这是一座大家族的院子,大堂姐秀云一路哭着奔到大门口,边跑边喊:“娘,娘!”

一见到大伯母,母女立即抱头痛哭。

白家其他人也过来迎接,乌泱泱一大群,也是十几二十口人。

除去白里正和大姐夫,其他人顾沐云不认识,只能跟在大伯母旁边跟人傻笑。

好在有水荷和乐水一起,大小三个人都是懵懵的,让叫啥就是啥。

喊了一圈谁谁谁,终于吃上饭,再到房间休息,门一关,顾沐云绷了几个时辰的背就驼了。

她把衣服随便一丢就直挺挺倒在床上,跟她一起睡的水荷捡起衣服挂好,又从桌上倒好一碗水:“小姑,你喝水!”

在金针堂待几个月,水荷知道顾沐云的习惯,睡前要喝几口水。

顾沐云脸扑在被子里,摆摆手,闷声道:“不用,这里不是自己家,喝水晚上去茅房麻烦。”

水荷乖巧放下碗,坐在旁边。

她不累,但初到陌生人家里吃饭,还有那么多陌生人,这可跟在金针堂时不同,她心里紧张害怕。
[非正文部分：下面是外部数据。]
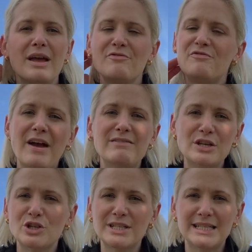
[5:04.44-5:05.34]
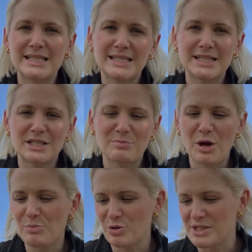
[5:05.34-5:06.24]
am very good at listening to my
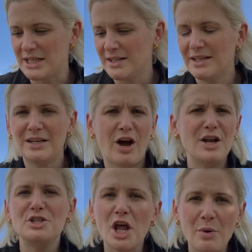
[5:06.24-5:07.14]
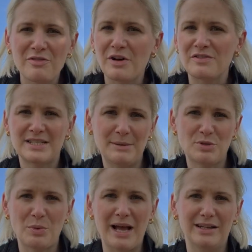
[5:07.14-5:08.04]
body. I know if I've slept
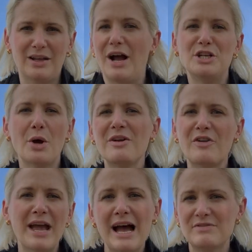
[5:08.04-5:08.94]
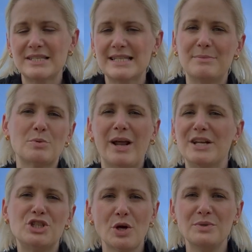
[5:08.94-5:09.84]
well. I know if I haven't slept well, I
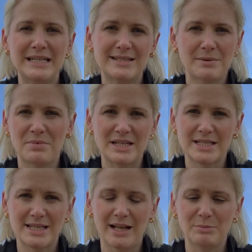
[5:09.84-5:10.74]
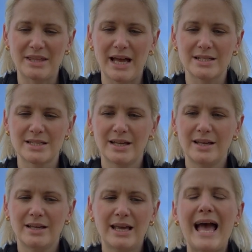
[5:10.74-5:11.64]
don't need something to tell me that.
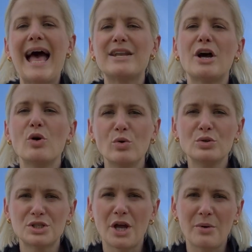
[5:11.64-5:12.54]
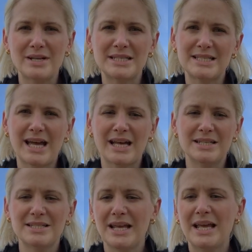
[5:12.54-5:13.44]
And I also
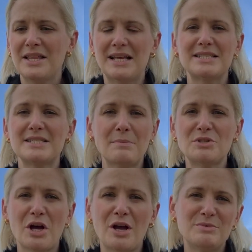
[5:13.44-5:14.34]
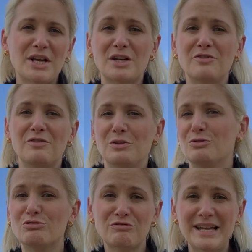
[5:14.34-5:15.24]
understand that sometimes I can feel
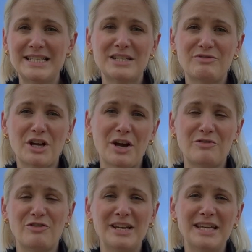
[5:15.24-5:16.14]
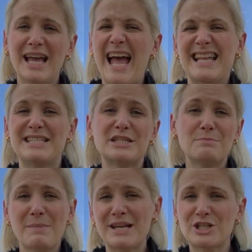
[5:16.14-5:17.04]
great in recovery and
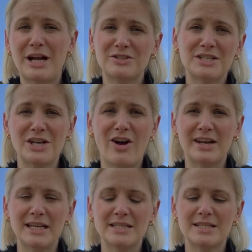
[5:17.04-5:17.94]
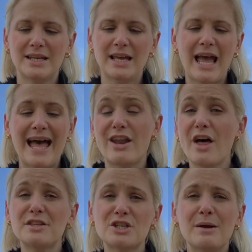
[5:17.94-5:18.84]
smash out a target, and
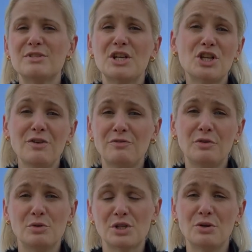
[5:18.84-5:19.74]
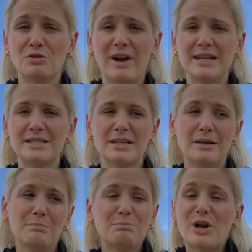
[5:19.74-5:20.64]
other times I don't feel so great,
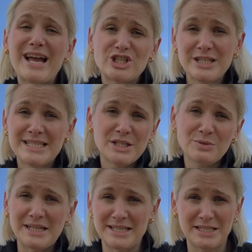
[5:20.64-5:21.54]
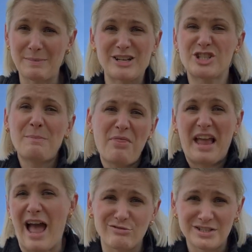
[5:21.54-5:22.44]
but I actually still need to smash something
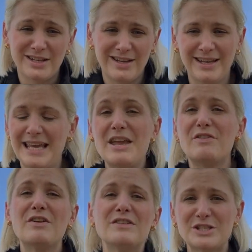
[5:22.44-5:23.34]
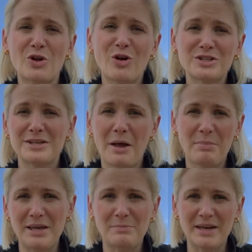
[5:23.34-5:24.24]
out, even if it's not a
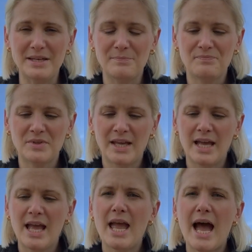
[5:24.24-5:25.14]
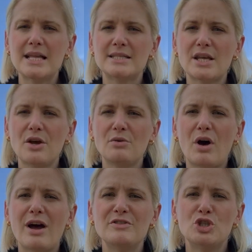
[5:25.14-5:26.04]
PB. And so
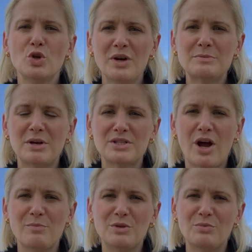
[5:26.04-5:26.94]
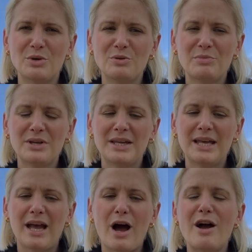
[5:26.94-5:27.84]
I've enjoyed my time with Whoop.
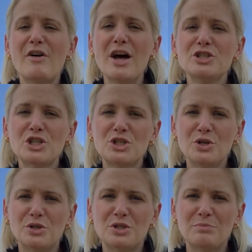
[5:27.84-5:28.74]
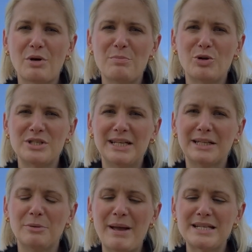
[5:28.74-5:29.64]
I've understood my body a
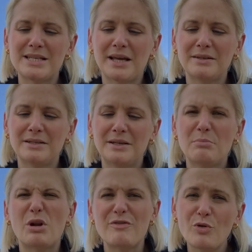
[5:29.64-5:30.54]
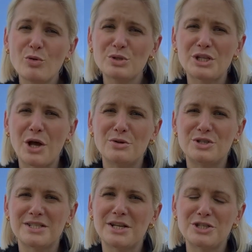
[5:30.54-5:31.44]
little better, but I've also
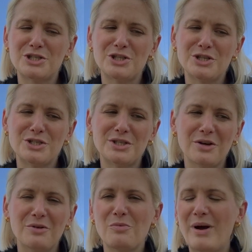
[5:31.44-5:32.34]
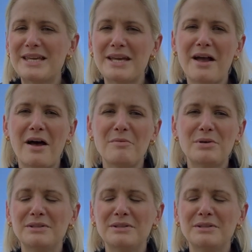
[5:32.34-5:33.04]
just understood that waking up,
顾沐云翻身坐起,看着眼前还不到十岁的小姑娘道:“水荷,你还记得你的姑姑吗?”

大姐秀云是老大的女儿,自己是老三的女儿,只有二姐静云和三姐丽云才是水荷的亲姑姑。

水荷点点头:“记得一些,二姑姑眉间有一颗痣。三姑姑头发很多,在头上盘着很大的发髻,笑起来眼睛弯弯的。”

她其实也记不住了,两个姑姑已经四年没有回过西院,那时候她也只有五岁多,还是听花伯娘和水萍姐说的。

顾沐云没有再问,掀开被子对水荷道:“别想了睡觉吧,明天应该就可以见到你姑姑。”